### REQUIREMENT
For the records below, output word for word the lines from the one with "[0:03.00-0:04.00]" up to and including the one with "Transcript: But I". No pictures.

### PROVIDED ENTRIES
§ §
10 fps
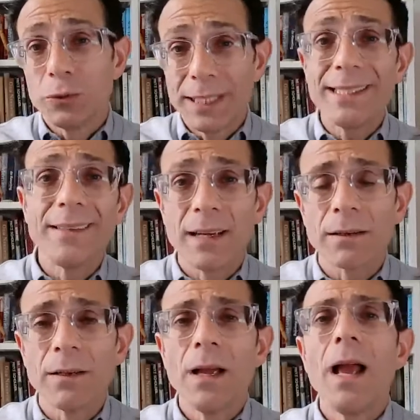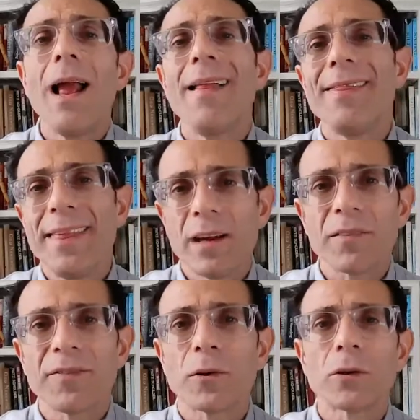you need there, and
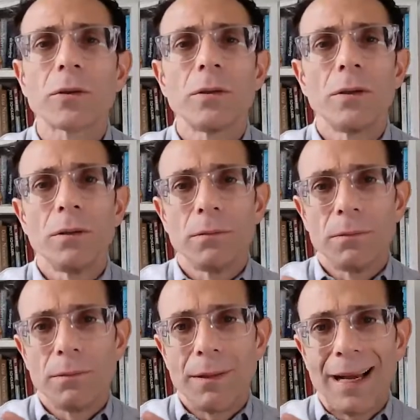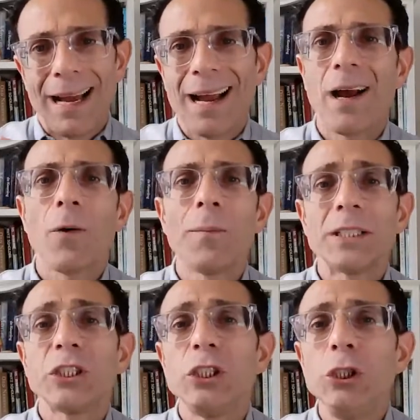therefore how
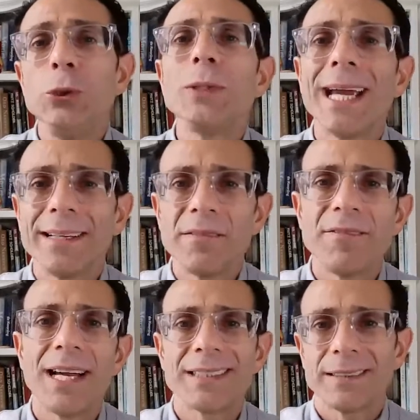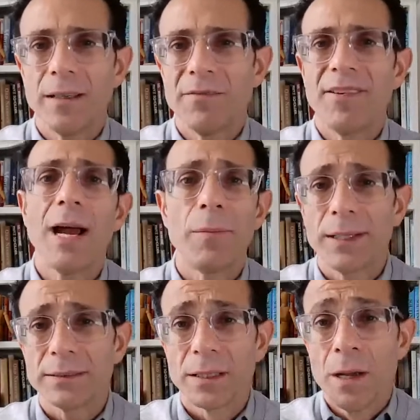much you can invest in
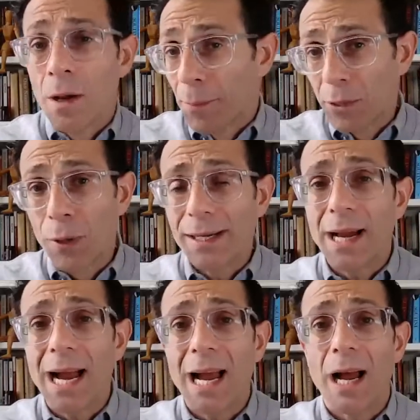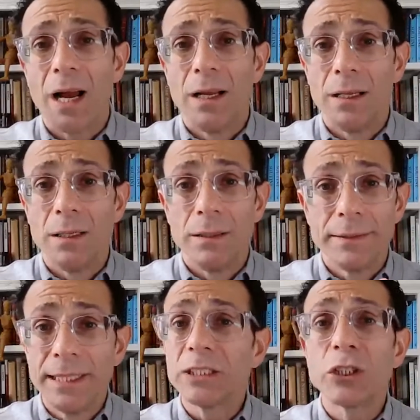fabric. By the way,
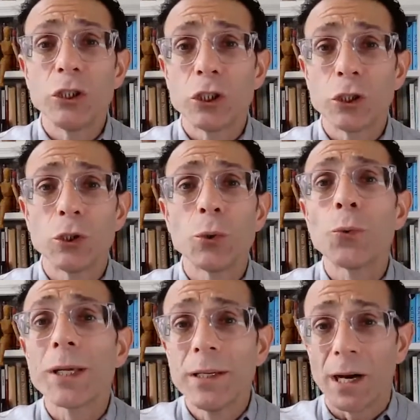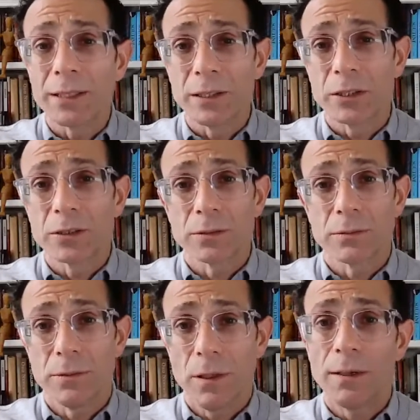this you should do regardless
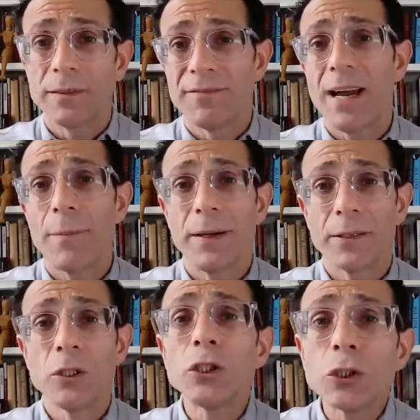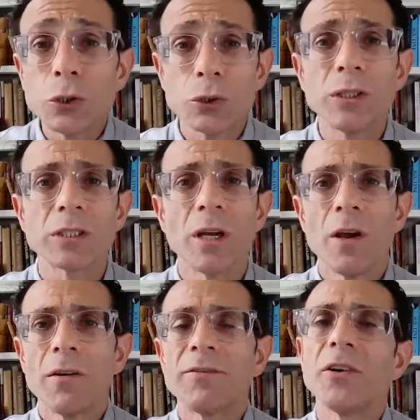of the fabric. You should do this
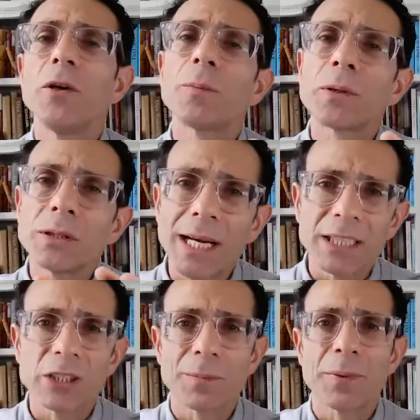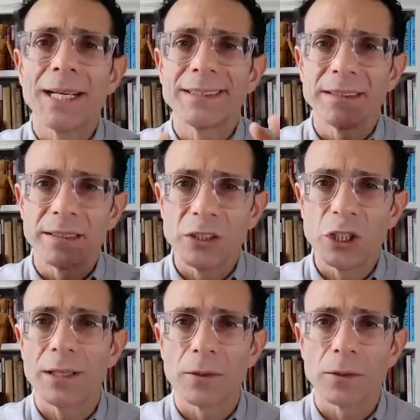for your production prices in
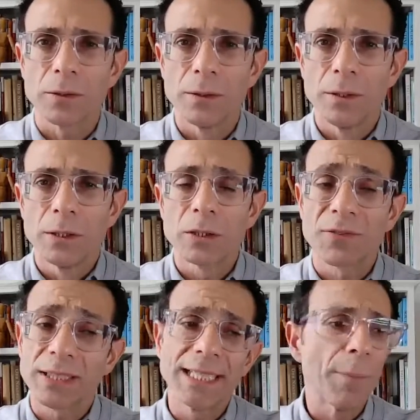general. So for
§ §
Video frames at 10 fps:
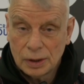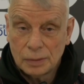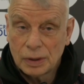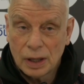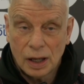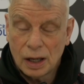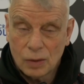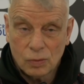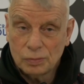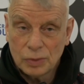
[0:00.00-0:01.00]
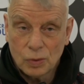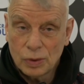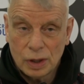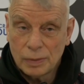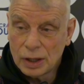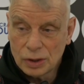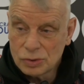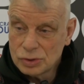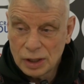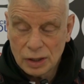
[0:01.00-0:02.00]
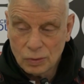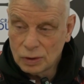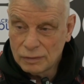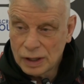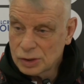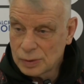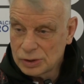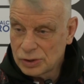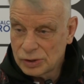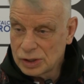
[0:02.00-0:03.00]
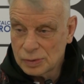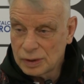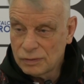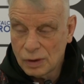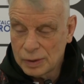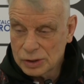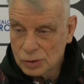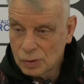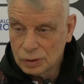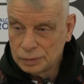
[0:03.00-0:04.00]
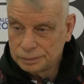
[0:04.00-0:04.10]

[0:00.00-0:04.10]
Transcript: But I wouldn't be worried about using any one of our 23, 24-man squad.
§ §
### SOLUTION TO THE EXERCISE
[0:03.00-0:04.00]
[0:04.00-0:04.10]

[0:00.00-0:04.10]
Transcript: But I wouldn't be worried about using any one of our 23, 24-man squad.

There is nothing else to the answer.